As a preliminary matter, it is worth noting that "independence" is a very vague condition unless it comes with a clear specification of what is independent from what. Conceptually, independence is a much broader concept, whereas stationarity of a time-series is a particular condition on the series that can be framed as a particular kind of independence. To answer your question I will show you how you can frame the condition of strict stationarity as an independence condition, and then I will discuss the intuition behind this condition.

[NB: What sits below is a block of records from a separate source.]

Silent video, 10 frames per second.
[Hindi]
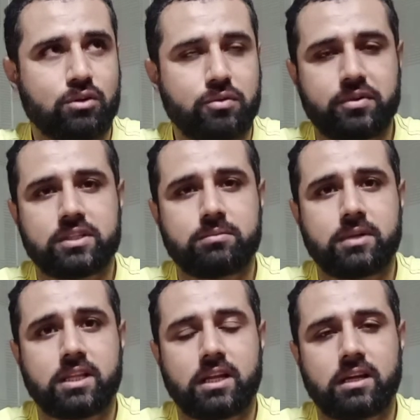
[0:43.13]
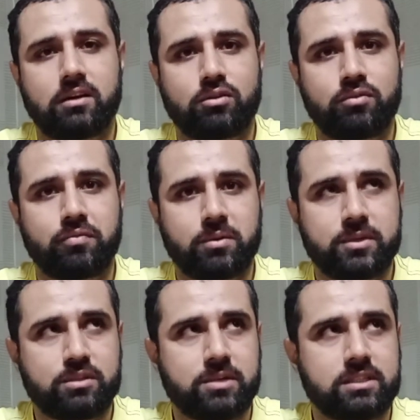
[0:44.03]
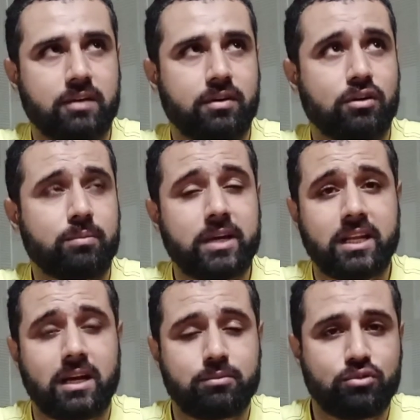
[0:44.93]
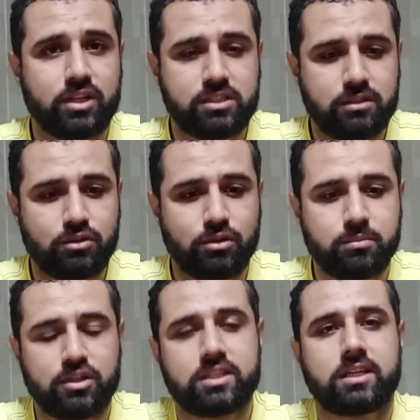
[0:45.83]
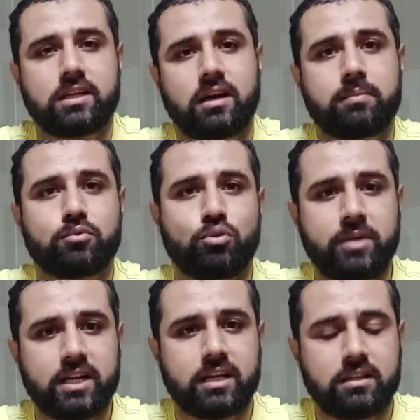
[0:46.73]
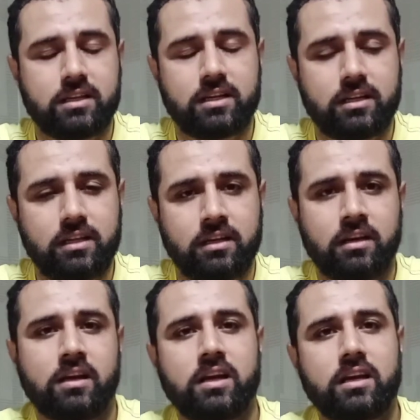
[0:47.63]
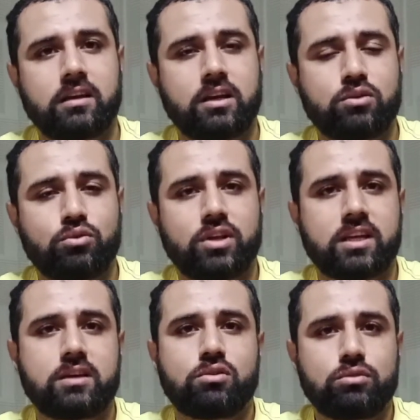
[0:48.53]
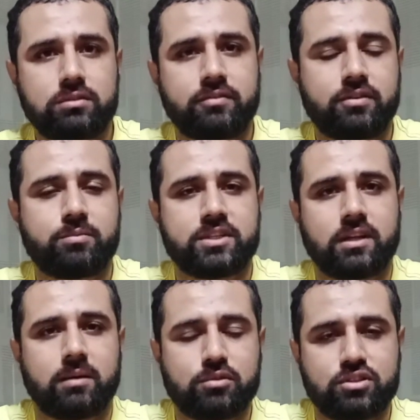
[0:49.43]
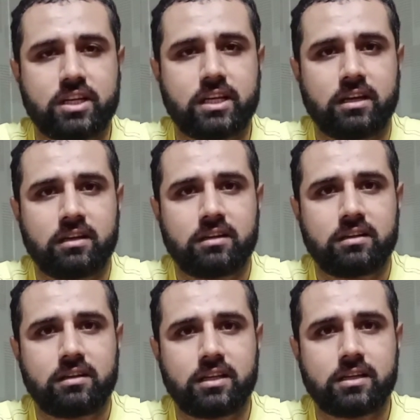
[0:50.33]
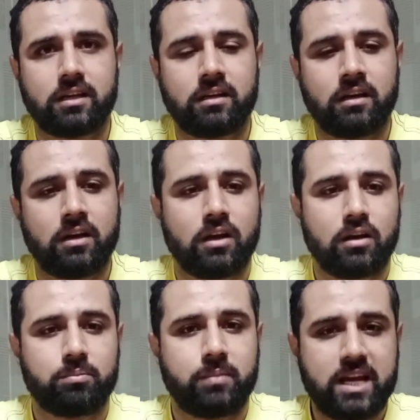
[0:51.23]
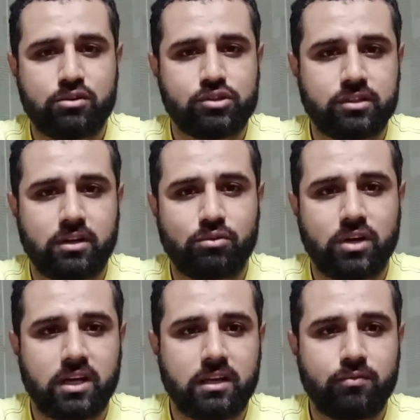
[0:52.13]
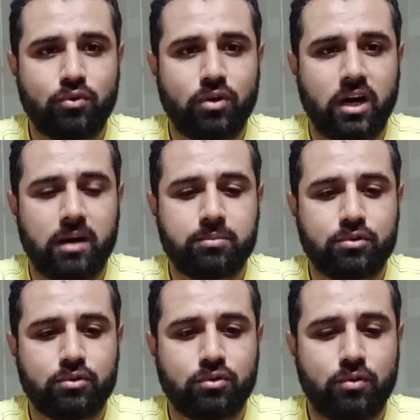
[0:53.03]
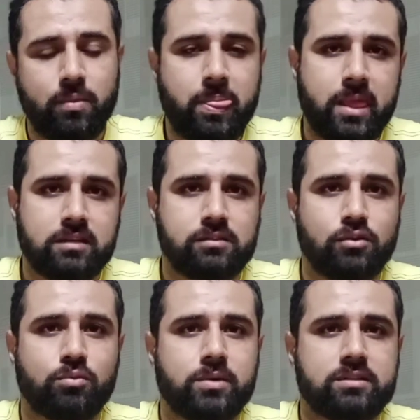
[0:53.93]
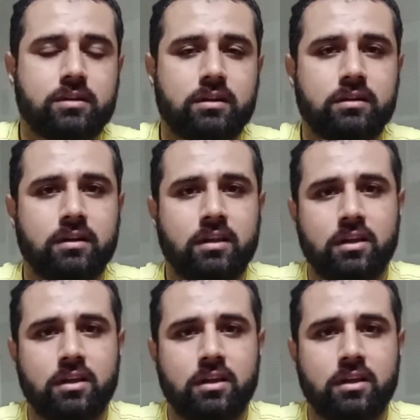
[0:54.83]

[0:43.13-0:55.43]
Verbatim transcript: नोटिफिकेशन मिलता रहेगा इन्फॉर्मेशन में इजाफा होगा मैंने आपको एक चीज़ और बोली थी कि आप कमेंट कर दिया करें कि कोरिया की कौन सी इन्फॉर्मेशन आपको चाहिए ठीक है मैं कोशिश करूँगा कि वो आपको सौ परसेंट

Stationarity of a time-series can be framed as a type of independence: You have stated the definition of (strong) stationarity in your question, but I will reiterate it in my own notation:
Let $\boldsymbol{X} = \{ X_t | t \in \mathbb{Z} \}$ be a stochastic process. This process is said to be strongly stationary if for all time indices $t_1,...,t_k \in \mathbb{Z} \text{ }$ and all series values $x_{t_1}, ..., x_{t_k}$ we have:
$$\mathbb{P}(X_{t_1} \leqslant x_{t_1}, ..., X_{t_k} \leqslant x_{t_k}) = \mathbb{P}(X_{t_1+s} \leqslant x_{t_1}, ..., X_{t_k+s} \leqslant x_{t_k}) \quad \quad \text{for all }s \in \mathbb{Z}.$$
For any integer random variable $S$ we can define the shifted process $\boldsymbol{X}^S = \{ X_{t-S} | t \in \mathbb{Z} \}$, which shifts the stochastic process $\boldsymbol{X}$ forwards by $S$ time units. Using this randomly shifted time-series, we can now frame the requirement of strong stationarity in terms of an independence condition.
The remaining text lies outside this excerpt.